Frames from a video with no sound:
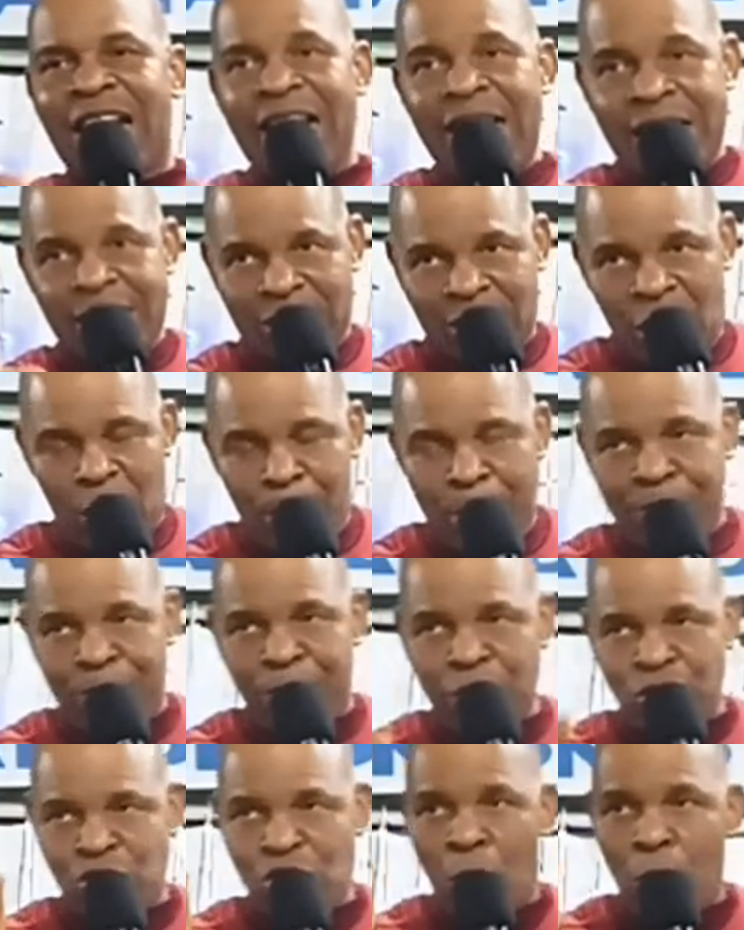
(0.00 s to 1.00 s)
is coming
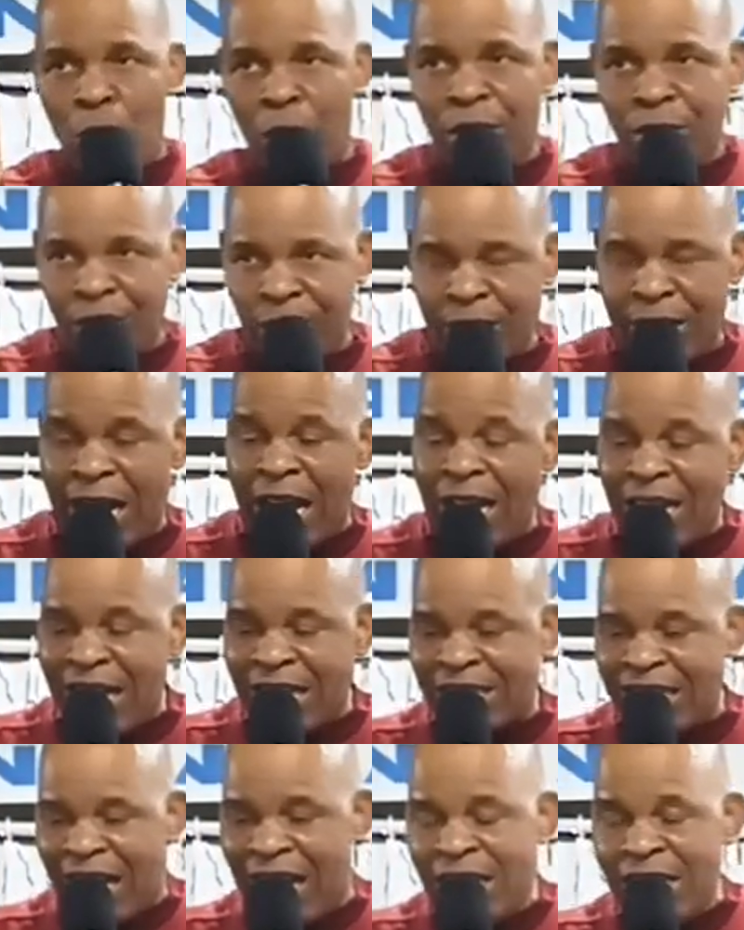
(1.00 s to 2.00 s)
for someone. A
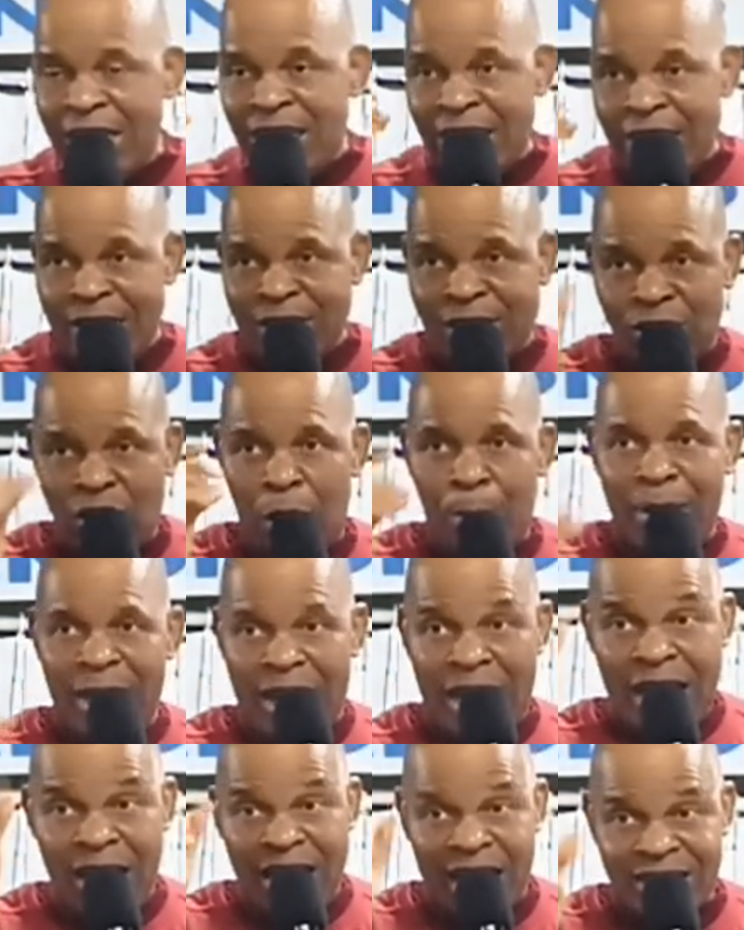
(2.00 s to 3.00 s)
letter is coming.
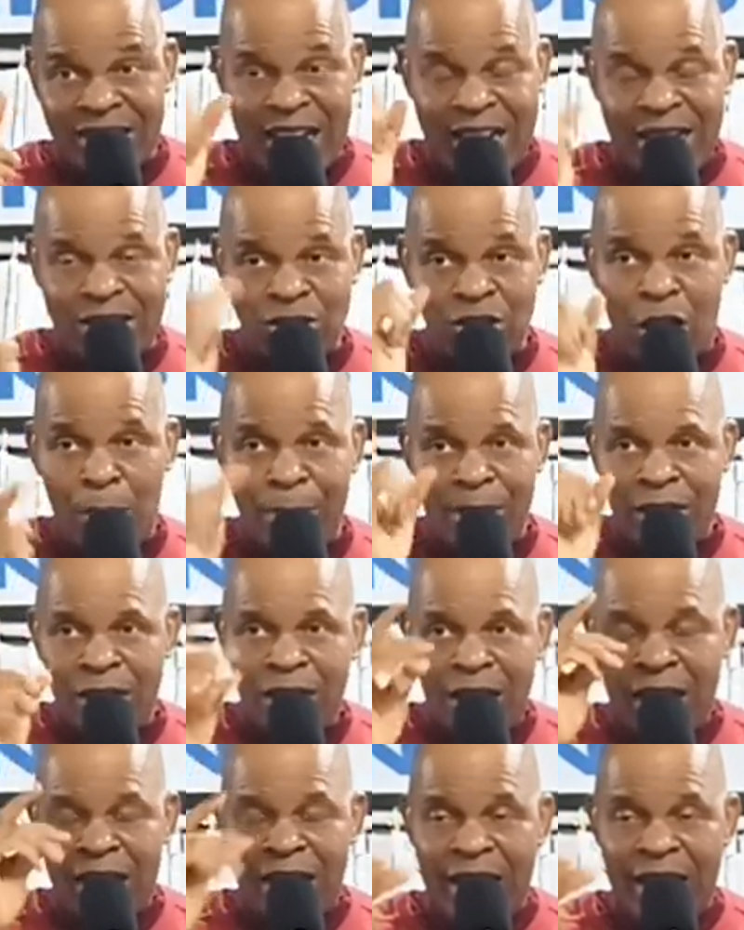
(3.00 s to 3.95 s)
A letter is coming.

- [DIRECTIONS FOR THIS TASK]: With the pictures removed, return the listing above in its exact original wording.

- [REPLY]:
Frames from a video with no sound:
(0.00 s to 1.00 s)
is coming
(1.00 s to 2.00 s)
for someone. A
(2.00 s to 3.00 s)
letter is coming.
(3.00 s to 3.95 s)
A letter is coming.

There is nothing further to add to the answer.